A study comparing tOSA and appendicular HSA found dogs with bone HSA had a median progression-free survival of 101 days with local or local and systemic treatment [6], revealing the need for novel treatment options to improve outcomes. OV has been investigated in human angiosarcoma with variable success [15,16]. This dog experienced extended survival following treatment with standard-of-care therapy, including amputation of the affected limb followed by chemotherapy, in addition to treatment with OV, which might have initiated or amplified an anti-tumor immune response. The mild to moderate inflammation noted in the post-treatment amputation sample could potentially indicate an anti-tumor immune response; however, the pre-treatment tumor biopsy could have also contributed to the increased inflammation. As this dog was the sole OV recipient within the study that was diagnosed with intramedullary HSA, and continued monitoring with advanced imaging was not routinely performed beyond the timeframe of the clinical trial, we must be cautious interpreting the role of OV in the dog’s response.
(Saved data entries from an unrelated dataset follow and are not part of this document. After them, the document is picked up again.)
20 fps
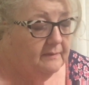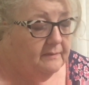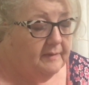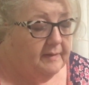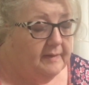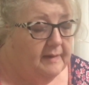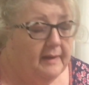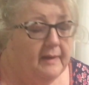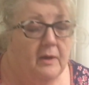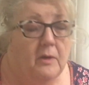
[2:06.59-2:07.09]

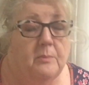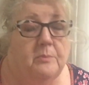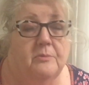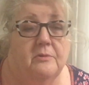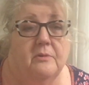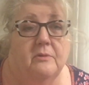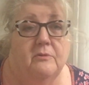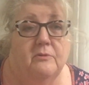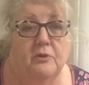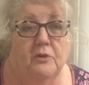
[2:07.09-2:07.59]
that
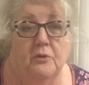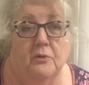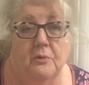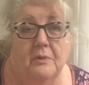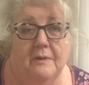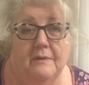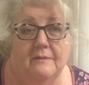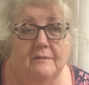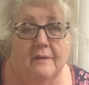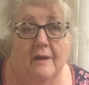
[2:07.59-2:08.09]
helps
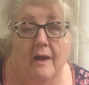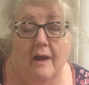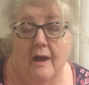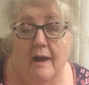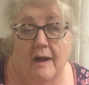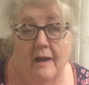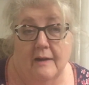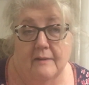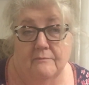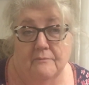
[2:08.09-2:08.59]
decrease
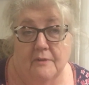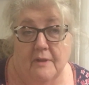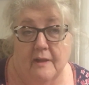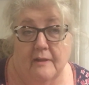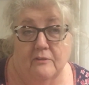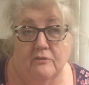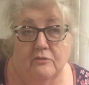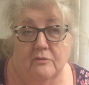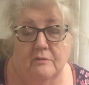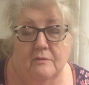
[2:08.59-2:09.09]
hot
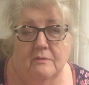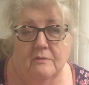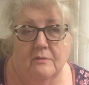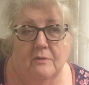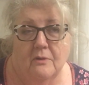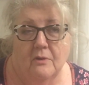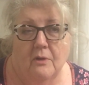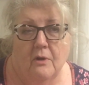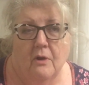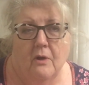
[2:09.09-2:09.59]
flashes,
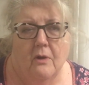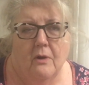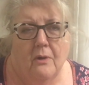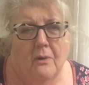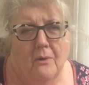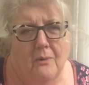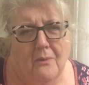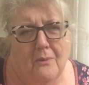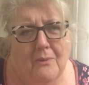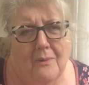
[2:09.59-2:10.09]

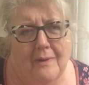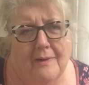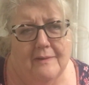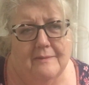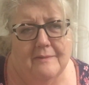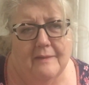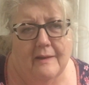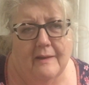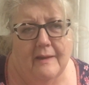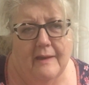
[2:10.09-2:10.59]
or
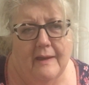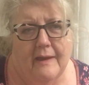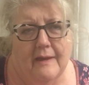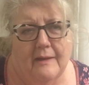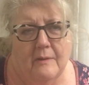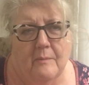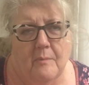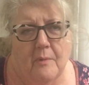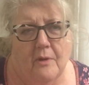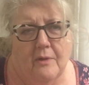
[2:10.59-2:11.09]
as I
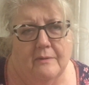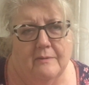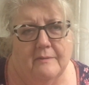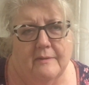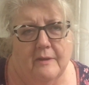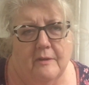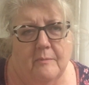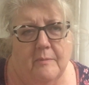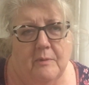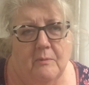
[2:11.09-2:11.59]
had a boss
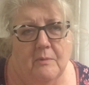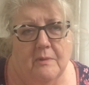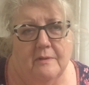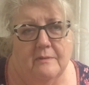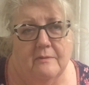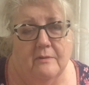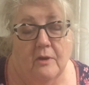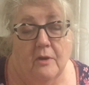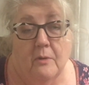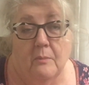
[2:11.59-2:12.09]
tell me
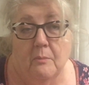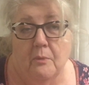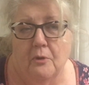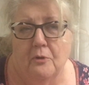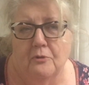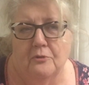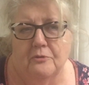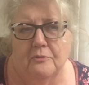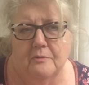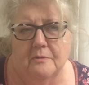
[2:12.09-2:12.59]
once,
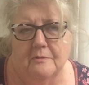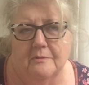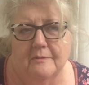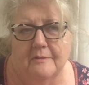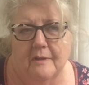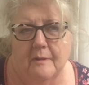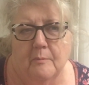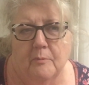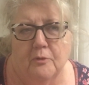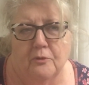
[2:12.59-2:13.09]
personal
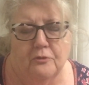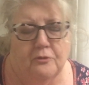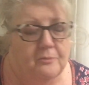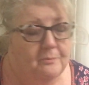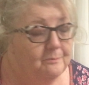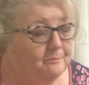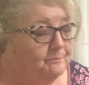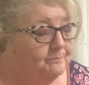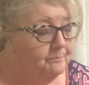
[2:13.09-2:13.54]
summers.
The relative contribution of each component of treatment (OV, amputation, chemotherapy) to this dog’s extended survival cannot be determined. Additionally, the NSAID (firocoxib) that the dog has been receiving for presumed osteoarthritis may have some anti-cancer effects that could be contributing to the dog’s extended survival. Nonetheless, this report highlights the success of an index dog receiving neoadjuvant OV followed by amputation and chemotherapy to treat intramedullary HSA, which may provide a foundation for additional studies to ascertain the safety and efficacy of this approach to treat an otherwise incurable cancer.